Stored data:
━━━━

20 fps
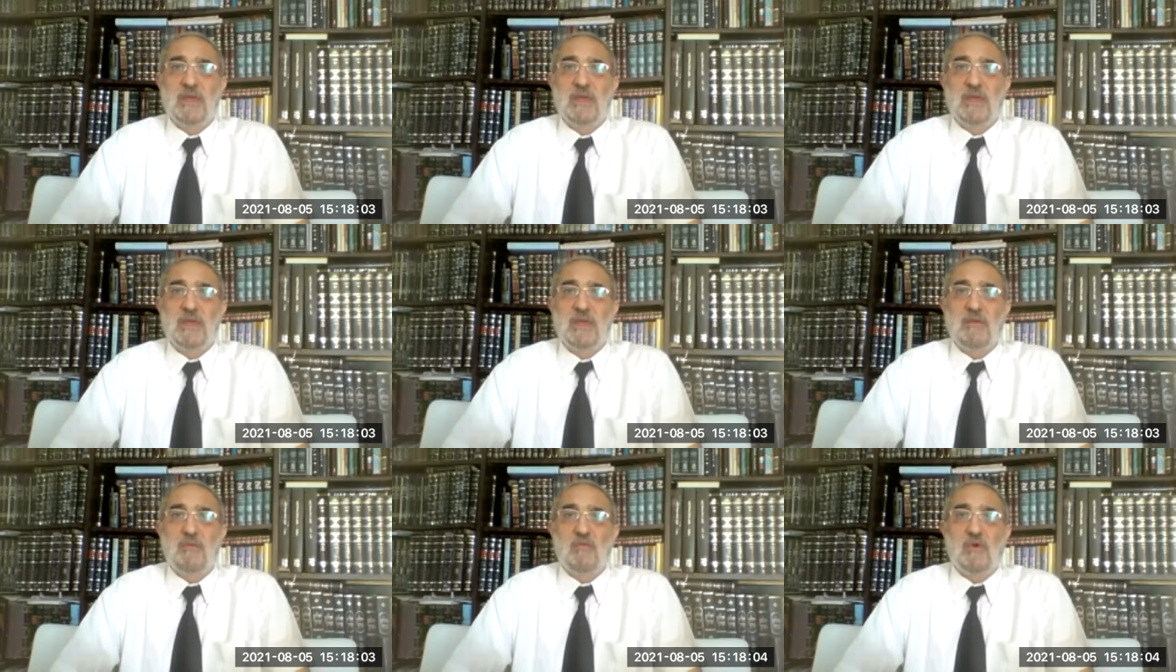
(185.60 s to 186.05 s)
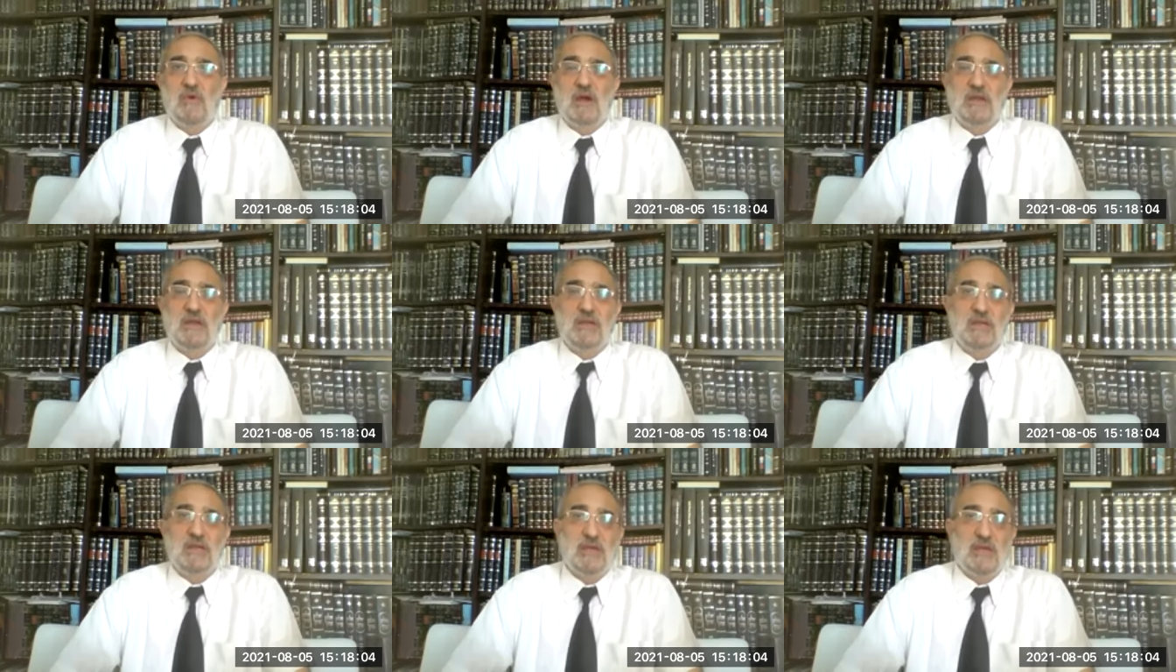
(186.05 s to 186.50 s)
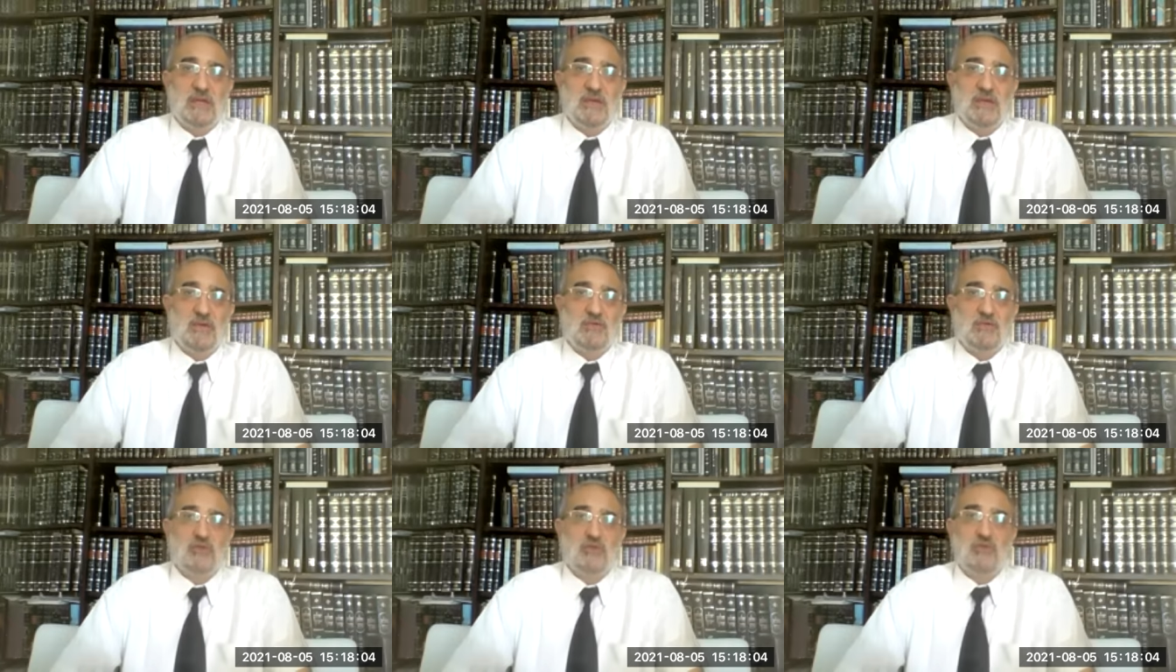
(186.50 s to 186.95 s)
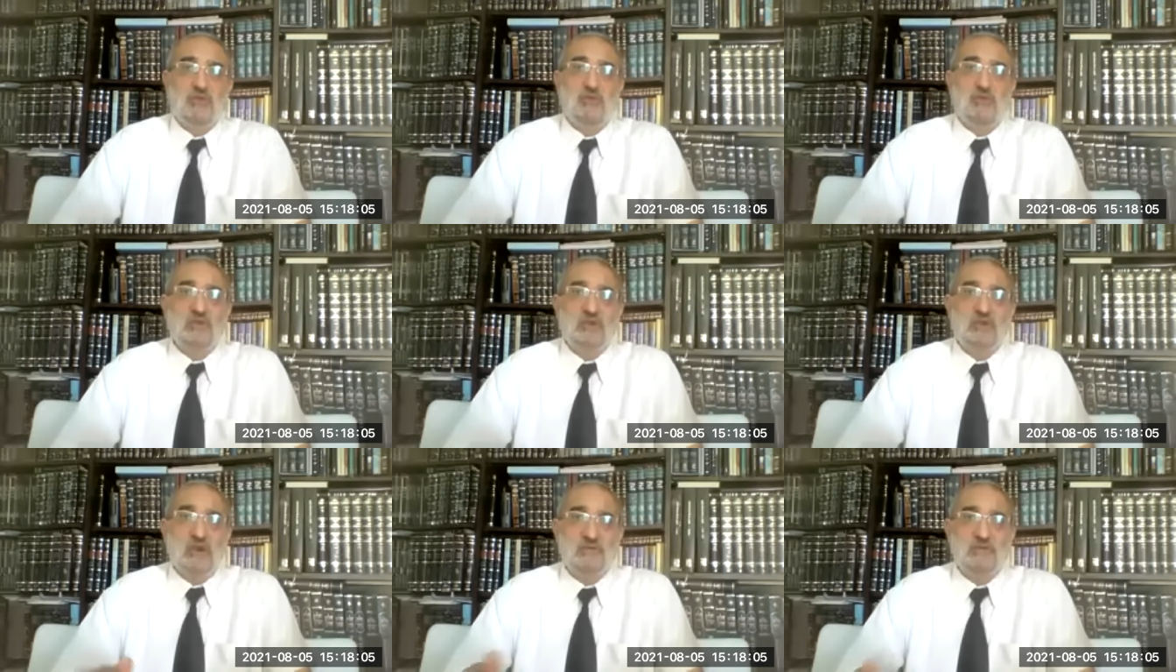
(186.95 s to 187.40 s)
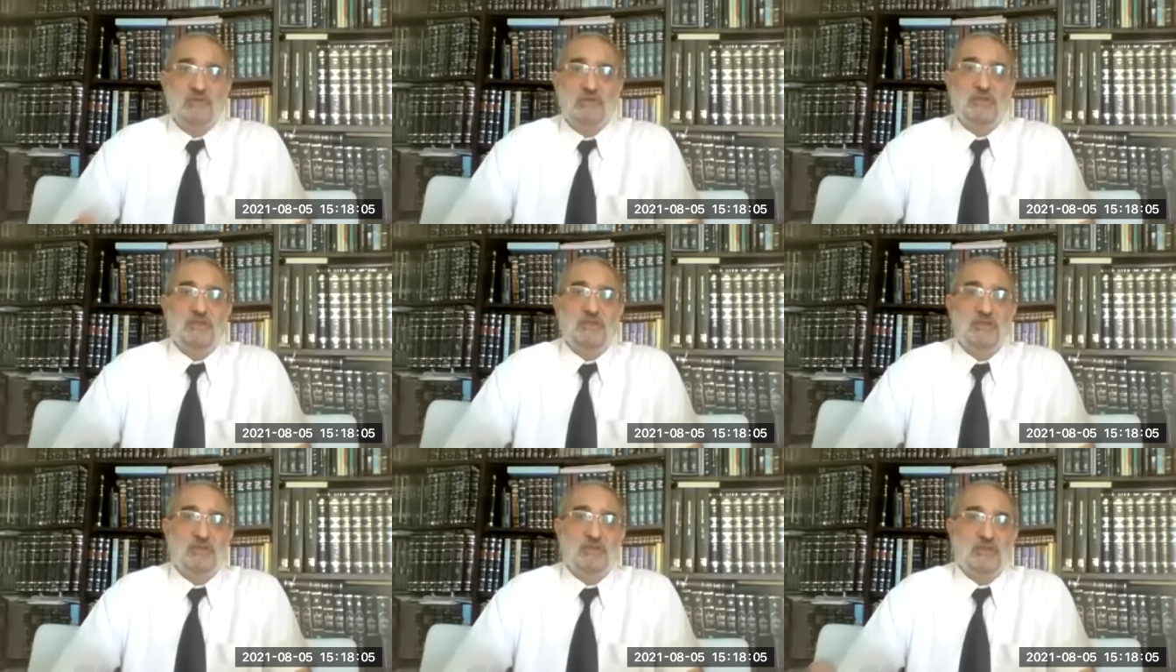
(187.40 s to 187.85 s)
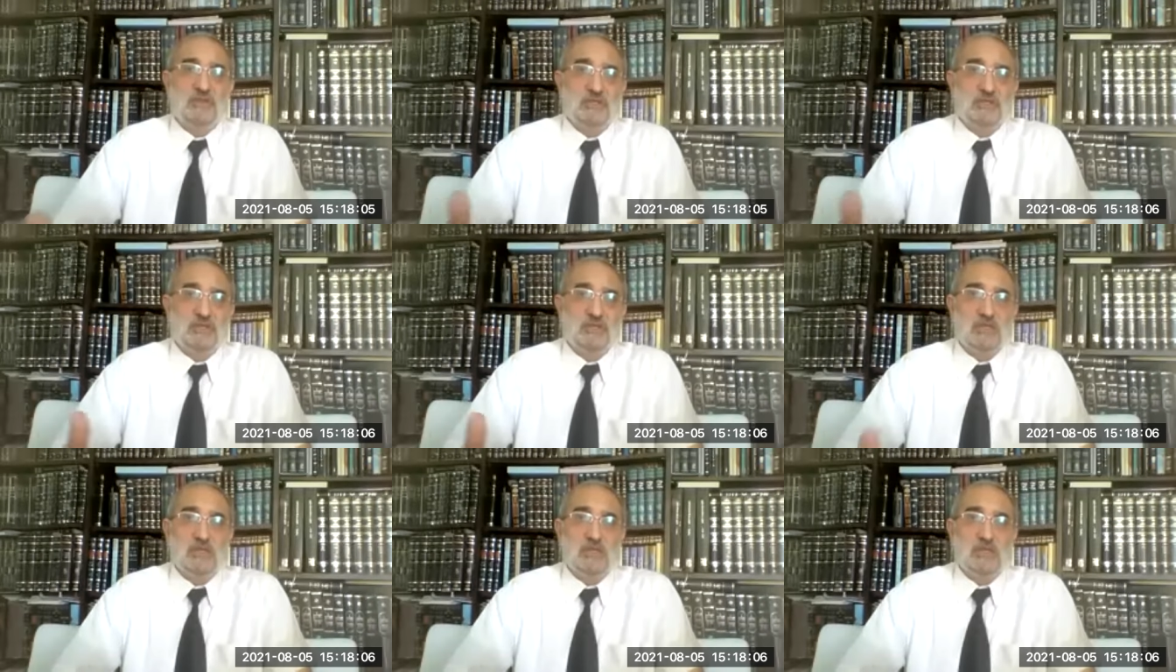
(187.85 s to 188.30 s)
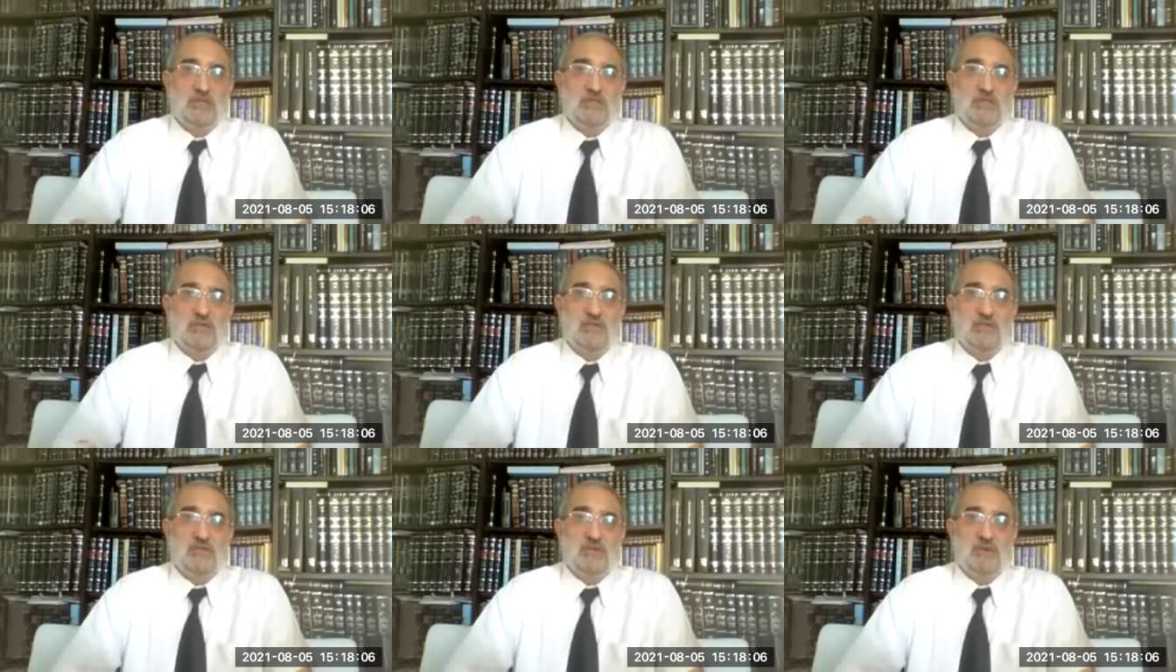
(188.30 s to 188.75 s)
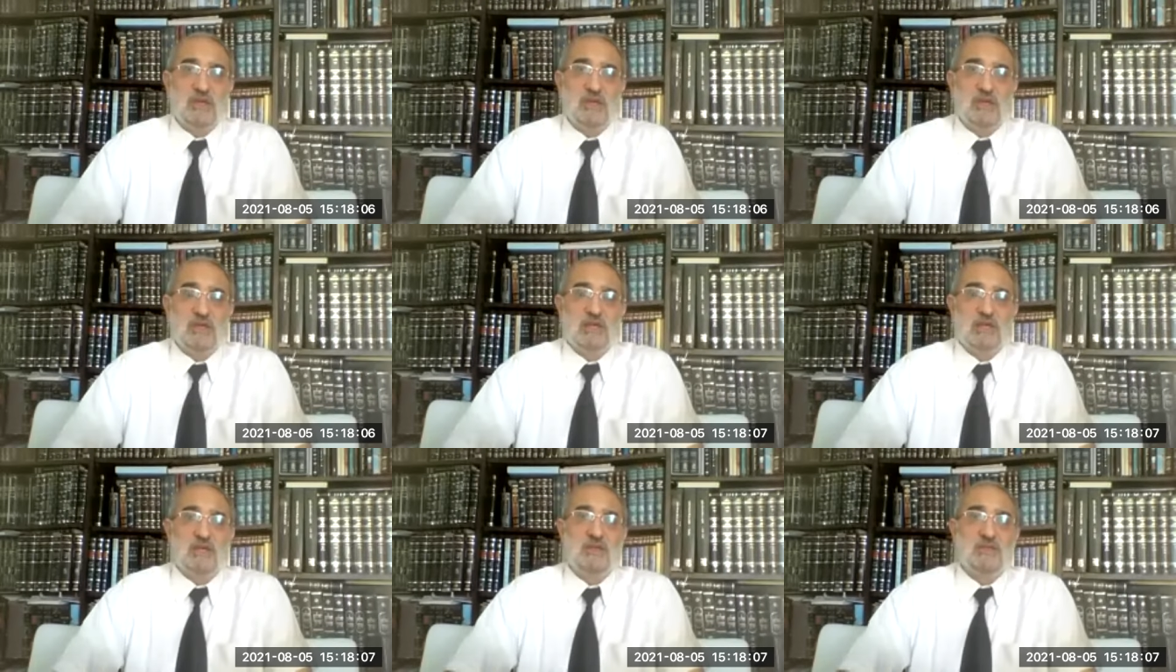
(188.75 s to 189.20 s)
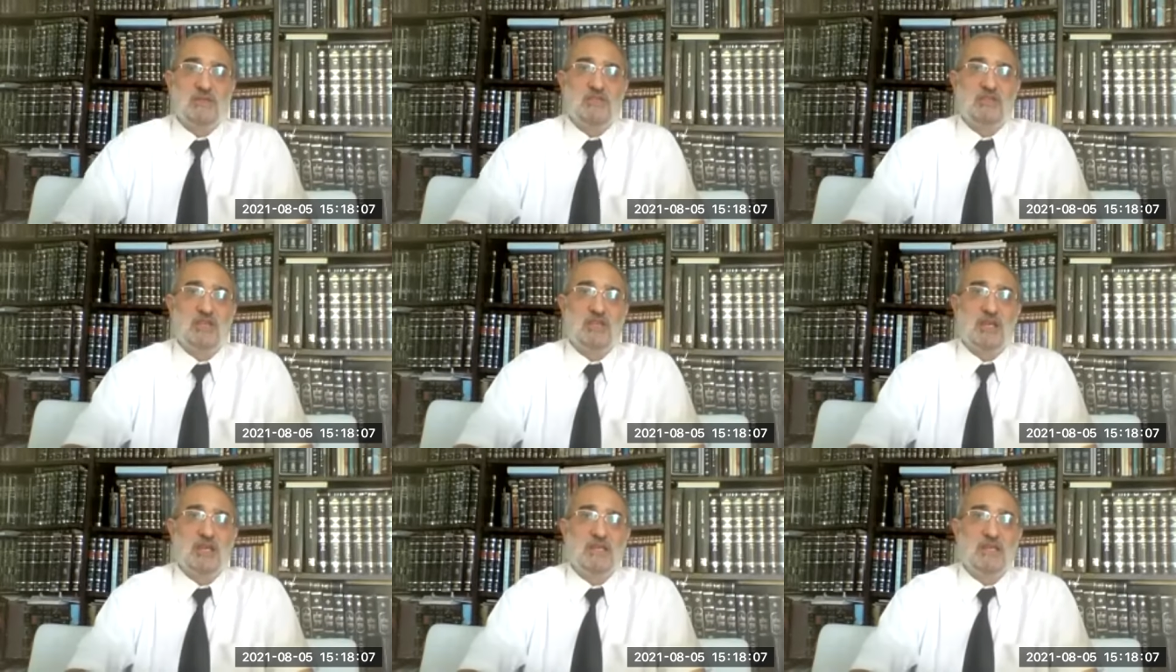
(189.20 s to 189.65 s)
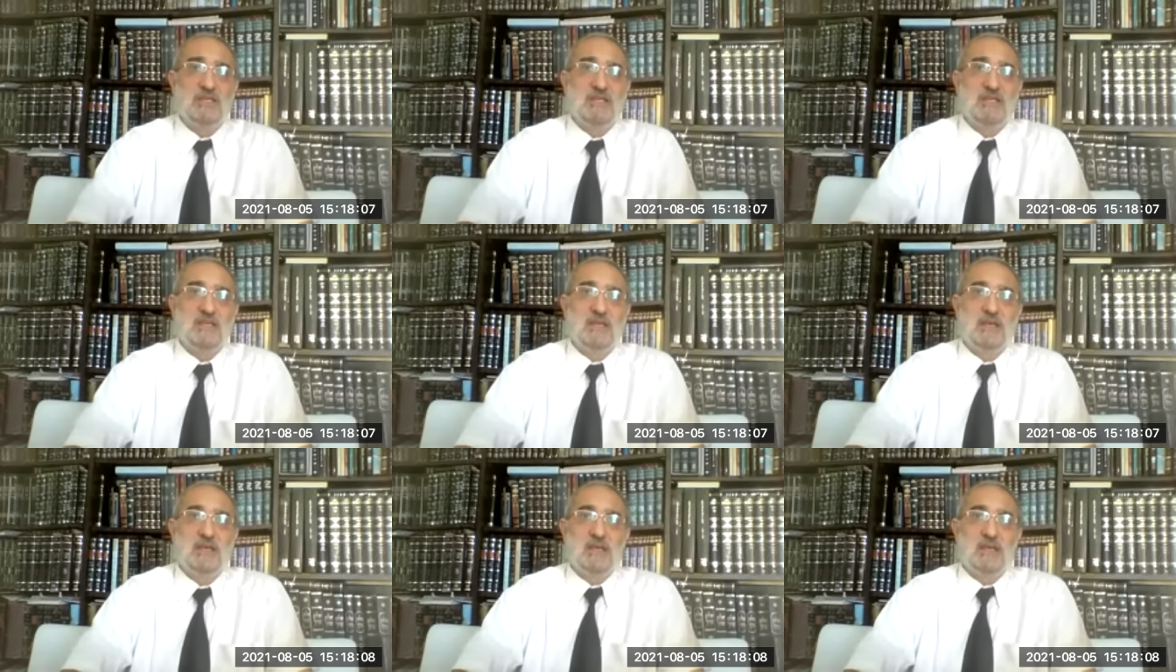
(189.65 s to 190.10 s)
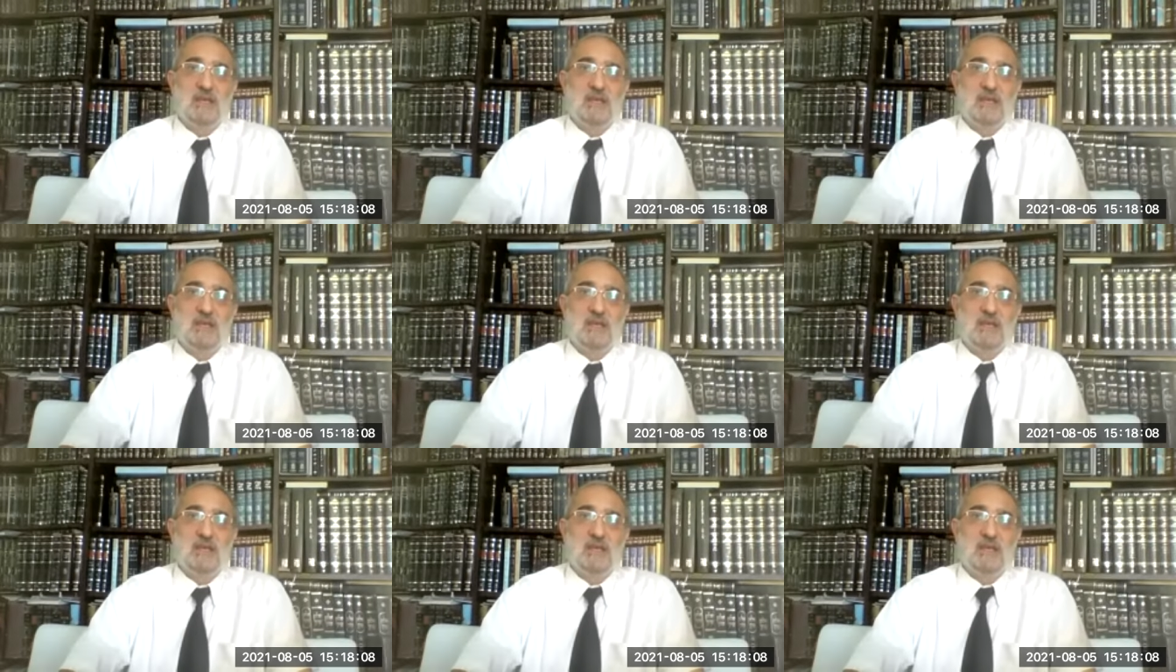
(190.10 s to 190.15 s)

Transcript: uh, why you don't convert it uh, to uh, Christianity.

━━━━

What is needed: Reproduce exactly the lines of the entries above from the first through the line with "(190.10 s to 190.15 s)", both included; pictures should not be reproduced.

Task solution:
20 fps
(185.60 s to 186.05 s)
(186.05 s to 186.50 s)
(186.50 s to 186.95 s)
(186.95 s to 187.40 s)
(187.40 s to 187.85 s)
(187.85 s to 188.30 s)
(188.30 s to 188.75 s)
(188.75 s to 189.20 s)
(189.20 s to 189.65 s)
(189.65 s to 190.10 s)
(190.10 s to 190.15 s)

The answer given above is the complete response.